§ Requirement:
Please transcribe the data that follows exactly as given, leaving out every picture.

§ Data shown:
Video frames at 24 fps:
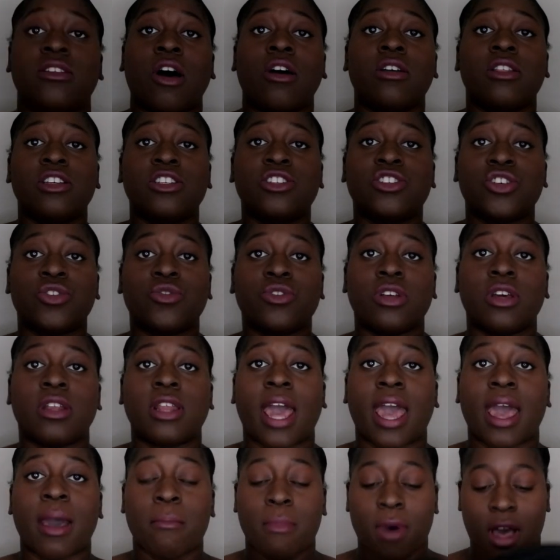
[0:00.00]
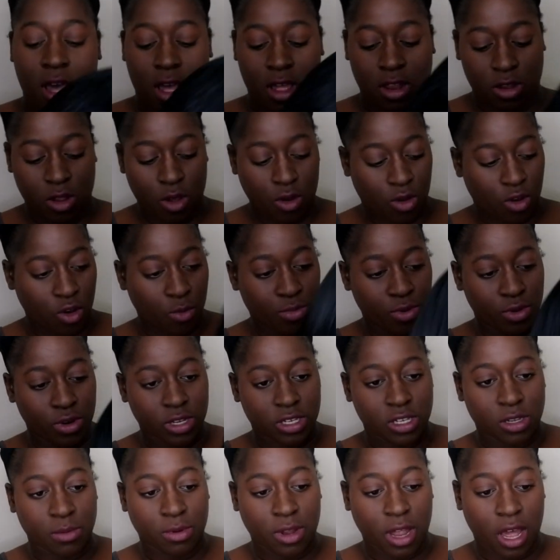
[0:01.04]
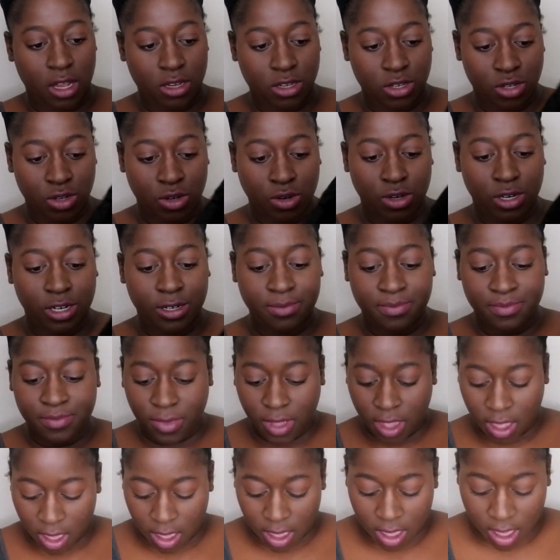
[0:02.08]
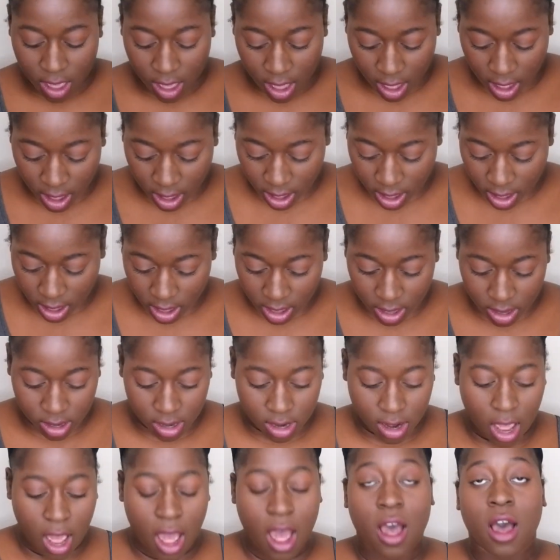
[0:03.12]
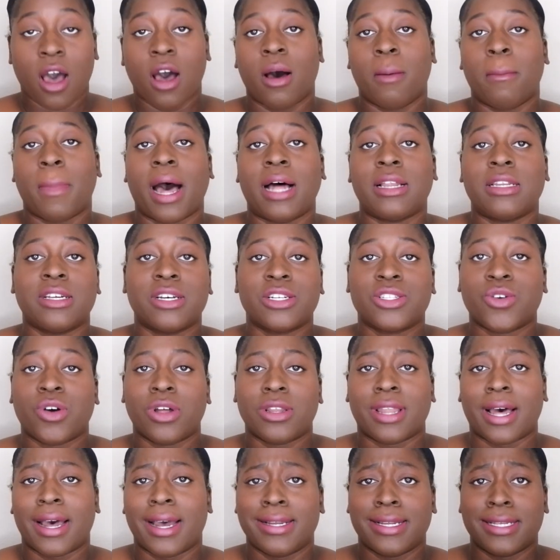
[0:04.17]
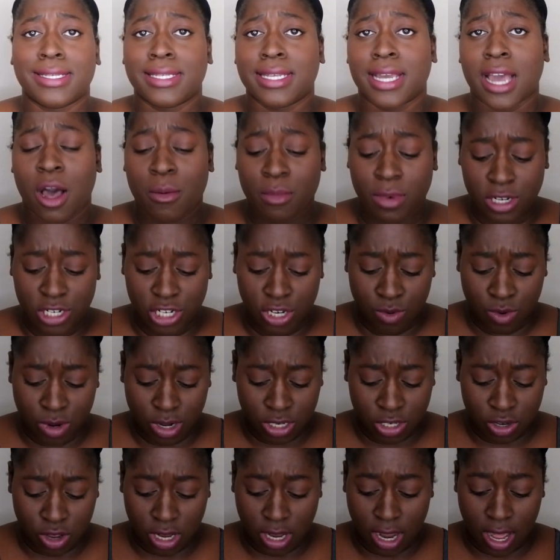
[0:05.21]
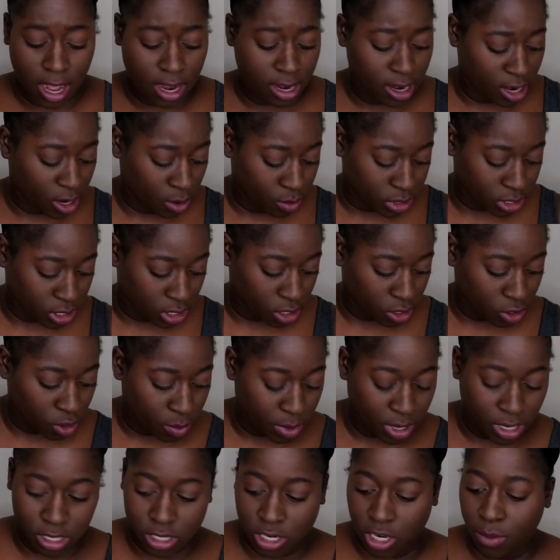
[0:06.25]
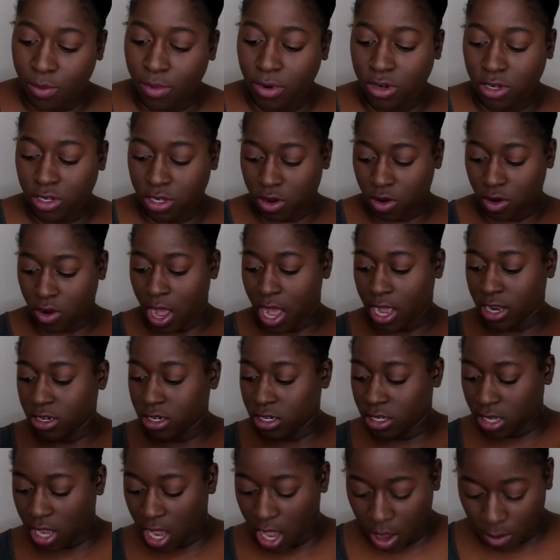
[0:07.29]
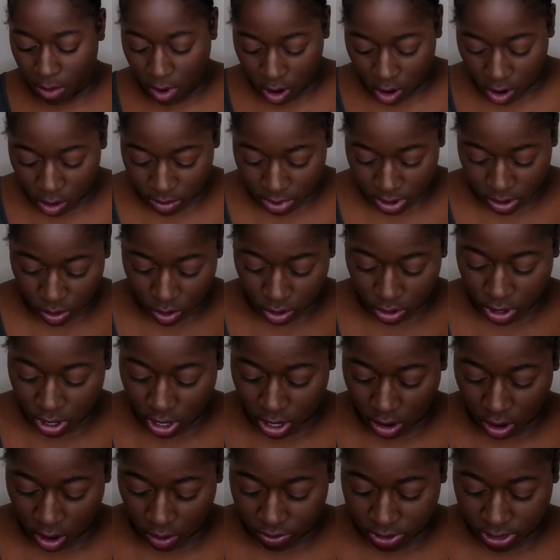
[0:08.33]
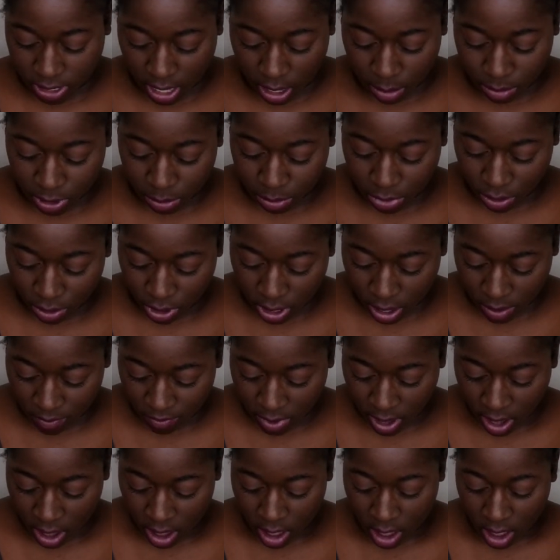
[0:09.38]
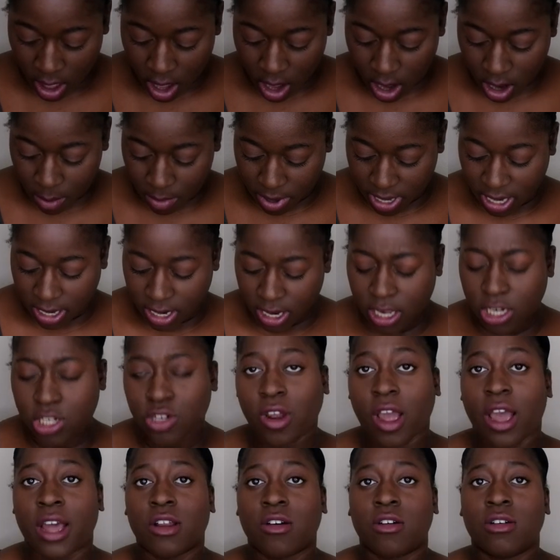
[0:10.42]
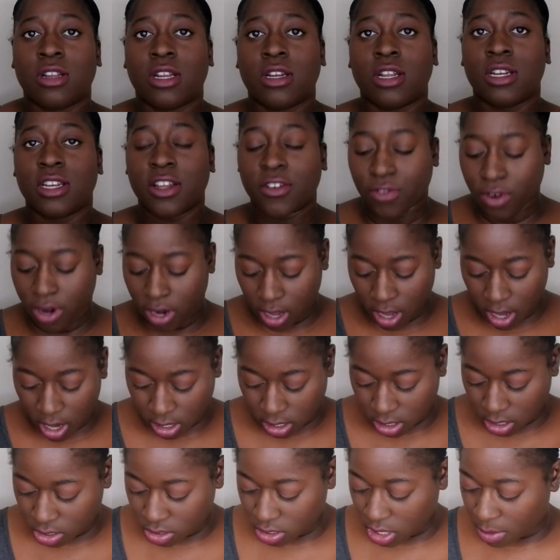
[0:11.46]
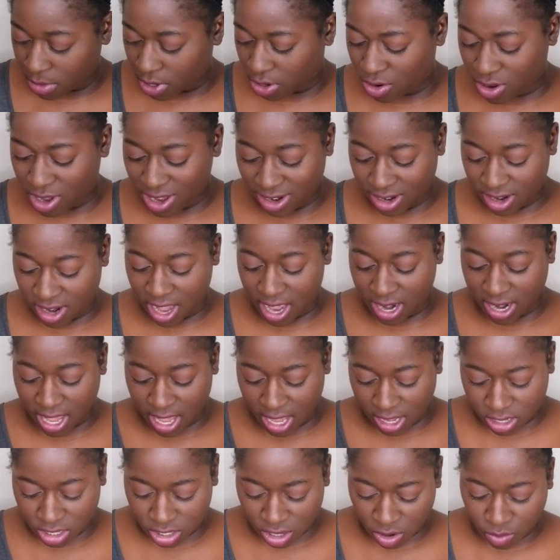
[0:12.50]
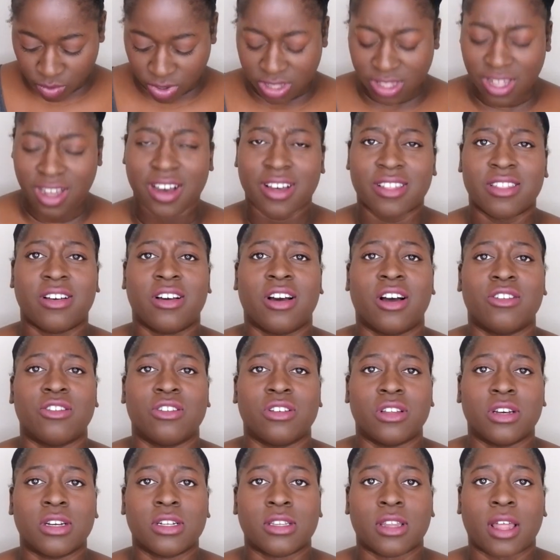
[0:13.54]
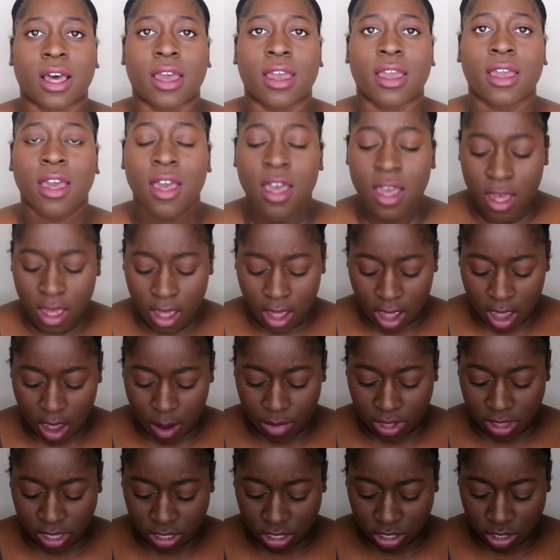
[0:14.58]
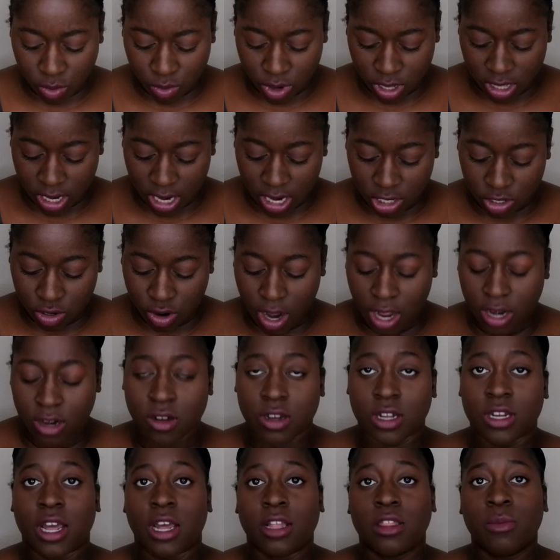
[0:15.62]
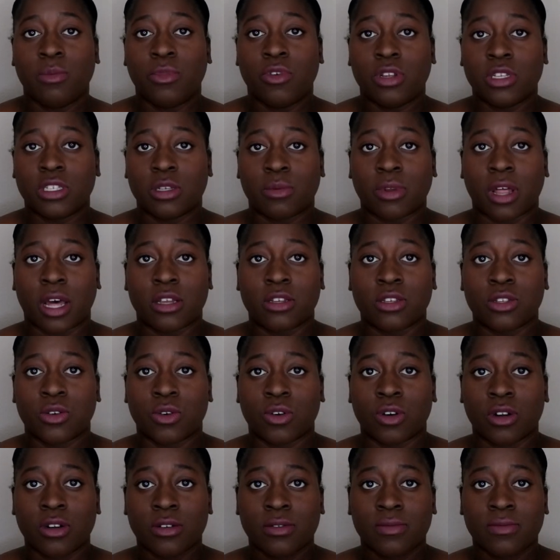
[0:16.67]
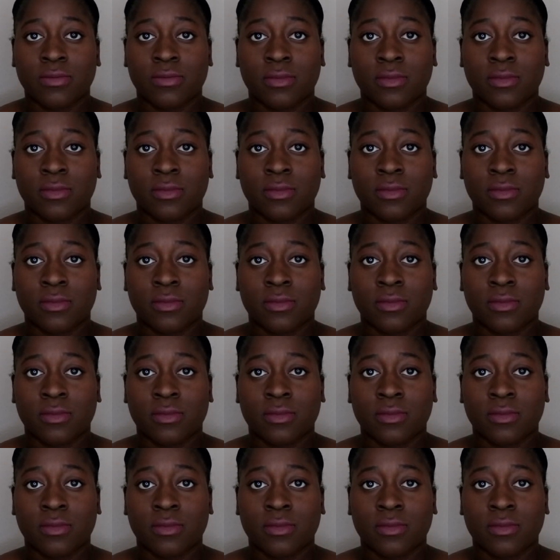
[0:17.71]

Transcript: saw this unit at my local beauty supply store, and um, I looked online to see how much it was online, and it was a little bit cheaper. So I just came home and ordered it off Sam's Beauty. Um, but I did try it on in a different color, so I'm going to go ahead and kind of insert what the other color looked like. Um, but this is the one that I tried on at the beauty supply store.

§ Answer to this problem:
Video frames at 24 fps:
[0:00.00]
[0:01.04]
[0:02.08]
[0:03.12]
[0:04.17]
[0:05.21]
[0:06.25]
[0:07.29]
[0:08.33]
[0:09.38]
[0:10.42]
[0:11.46]
[0:12.50]
[0:13.54]
[0:14.58]
[0:15.62]
[0:16.67]
[0:17.71]

Transcript: saw this unit at my local beauty supply store, and um, I looked online to see how much it was online, and it was a little bit cheaper. So I just came home and ordered it off Sam's Beauty. Um, but I did try it on in a different color, so I'm going to go ahead and kind of insert what the other color looked like. Um, but this is the one that I tried on at the beauty supply store.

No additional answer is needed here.